Dataset entries:
* * *
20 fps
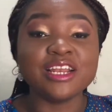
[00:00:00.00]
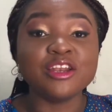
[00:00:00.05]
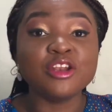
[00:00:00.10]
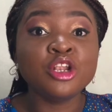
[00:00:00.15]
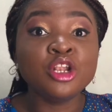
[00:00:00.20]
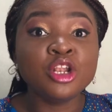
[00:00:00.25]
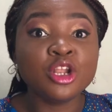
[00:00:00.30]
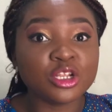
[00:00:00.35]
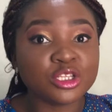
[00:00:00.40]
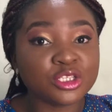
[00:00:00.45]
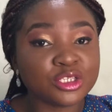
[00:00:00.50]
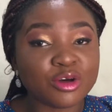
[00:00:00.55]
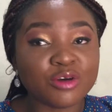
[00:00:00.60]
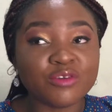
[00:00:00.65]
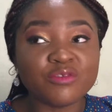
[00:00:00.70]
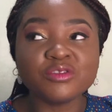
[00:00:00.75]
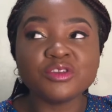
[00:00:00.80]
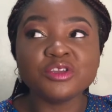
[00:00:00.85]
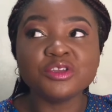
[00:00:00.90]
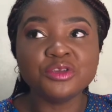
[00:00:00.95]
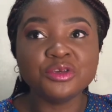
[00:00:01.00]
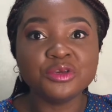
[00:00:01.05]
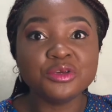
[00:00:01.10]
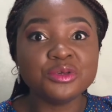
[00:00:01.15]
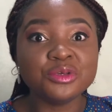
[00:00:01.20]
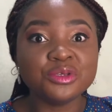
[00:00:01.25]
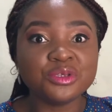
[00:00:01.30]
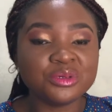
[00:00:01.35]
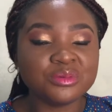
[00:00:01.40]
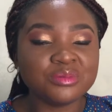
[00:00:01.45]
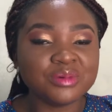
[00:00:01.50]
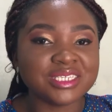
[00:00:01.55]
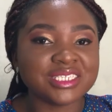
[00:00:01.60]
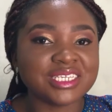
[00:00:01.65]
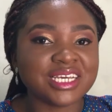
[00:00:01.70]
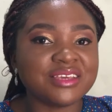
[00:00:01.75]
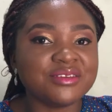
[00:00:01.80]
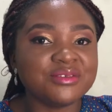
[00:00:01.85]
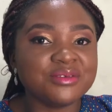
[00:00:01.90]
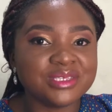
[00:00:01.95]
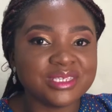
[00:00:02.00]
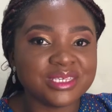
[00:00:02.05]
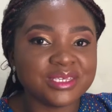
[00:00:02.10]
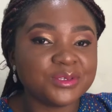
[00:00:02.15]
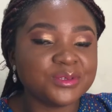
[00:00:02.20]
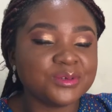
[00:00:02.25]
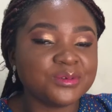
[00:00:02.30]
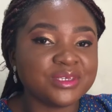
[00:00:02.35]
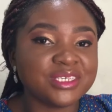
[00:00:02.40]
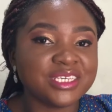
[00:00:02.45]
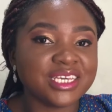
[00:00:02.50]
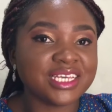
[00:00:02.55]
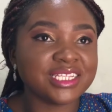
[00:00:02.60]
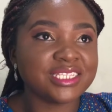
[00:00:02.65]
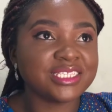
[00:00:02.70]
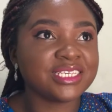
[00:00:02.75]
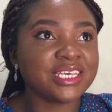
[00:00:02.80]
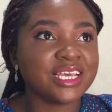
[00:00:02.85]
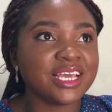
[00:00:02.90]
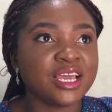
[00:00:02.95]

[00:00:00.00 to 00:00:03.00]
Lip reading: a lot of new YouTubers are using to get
* * *
_Your instructions:_ Each line from the one containing "[00:00:01.15]" through the end of the records above is to be retyped exactly, with the pictures omitted and nothing added.

_Output for this exercise:_
[00:00:01.15]
[00:00:01.20]
[00:00:01.25]
[00:00:01.30]
[00:00:01.35]
[00:00:01.40]
[00:00:01.45]
[00:00:01.50]
[00:00:01.55]
[00:00:01.60]
[00:00:01.65]
[00:00:01.70]
[00:00:01.75]
[00:00:01.80]
[00:00:01.85]
[00:00:01.90]
[00:00:01.95]
[00:00:02.00]
[00:00:02.05]
[00:00:02.10]
[00:00:02.15]
[00:00:02.20]
[00:00:02.25]
[00:00:02.30]
[00:00:02.35]
[00:00:02.40]
[00:00:02.45]
[00:00:02.50]
[00:00:02.55]
[00:00:02.60]
[00:00:02.65]
[00:00:02.70]
[00:00:02.75]
[00:00:02.80]
[00:00:02.85]
[00:00:02.90]
[00:00:02.95]

[00:00:00.00 to 00:00:03.00]
Lip reading: a lot of new YouTubers are using to get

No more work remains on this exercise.